Pete can play, can't he? :bow: That clip sounds fantastic.


----------



## puckhead (Sep 8, 2008)

keto said:


> Pete can play, can't he? :bow: That clip sounds fantastic.


I can't wait for his solo album. 
I saw him a few times with Cornell, but he was there in a support role, obviously.

how's this for getting into every single nuance of a song
[youtube=option]uerlqcAYMSo[/youtube]

/ he's a good Canadian kid, too.


----------



## dolphinstreet (Sep 11, 2006)

Good sounding clip!


----------



## ben_allison (Sep 16, 2008)

I need this pedal BAD.

My ideal high-gain tone is a OD100, and I can't believe Suhr's put that tone in a pedal!


----------



## Diablo (Dec 20, 2007)

very interesting.
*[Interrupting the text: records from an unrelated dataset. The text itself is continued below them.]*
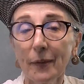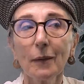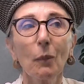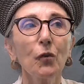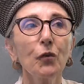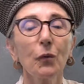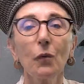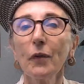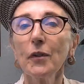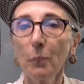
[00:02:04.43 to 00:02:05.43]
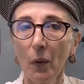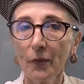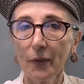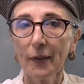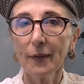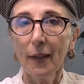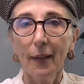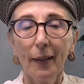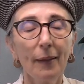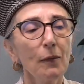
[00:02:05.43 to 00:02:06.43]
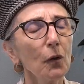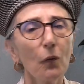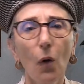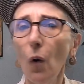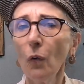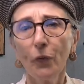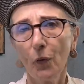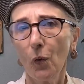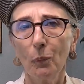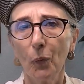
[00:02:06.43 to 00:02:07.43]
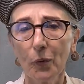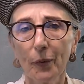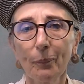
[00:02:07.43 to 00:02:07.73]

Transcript: emotional responses, and your overall mood.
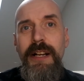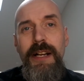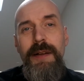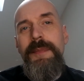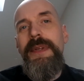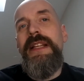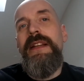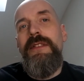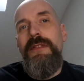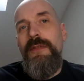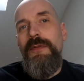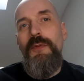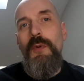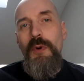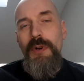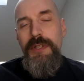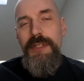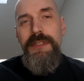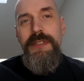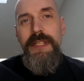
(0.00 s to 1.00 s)
I mean, of
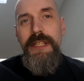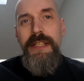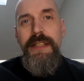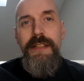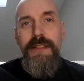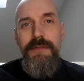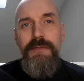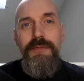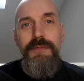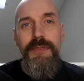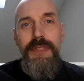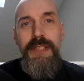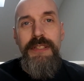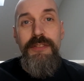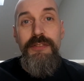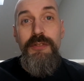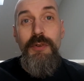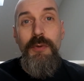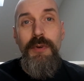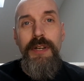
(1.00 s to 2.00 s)
course, in the in
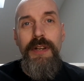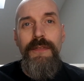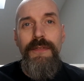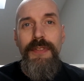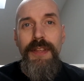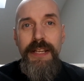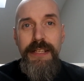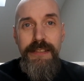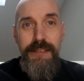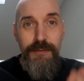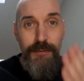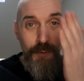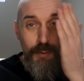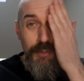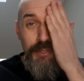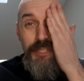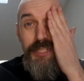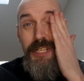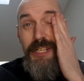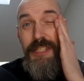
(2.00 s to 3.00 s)
the story of things, of
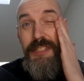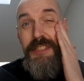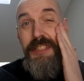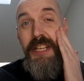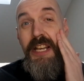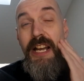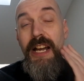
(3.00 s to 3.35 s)
course she does.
I wonder how it can be applied for those of us with high gai amps?


----------



## Samsquantch (Mar 5, 2009)

Diablo said:


> very interesting. I wonder how it can be applied for those of us with high gai amps?


It would probably be redundant. It was designed primarily for combo amps that have a great clean channel, but don't have a solid dirt channel, ie Fender type amps. Also, I've never heard a high gain pedal sound nearly as good as a high gain amp channel. Pedals like the Riot and Tonefreak Severe might come close, but they are just emulators for the real thing.


----------



## ben_allison (Sep 16, 2008)

Samsquantch said:


> It would probably be redundant. It was designed primarily for combo amps that have a great clean channel, but don't have a solid dirt channel, ie Fender type amps. Also, I've never heard a high gain pedal sound nearly as good as a high gain amp channel. Pedals like the Riot and Tonefreak Severe might come close, but they are just emulators for the real thing.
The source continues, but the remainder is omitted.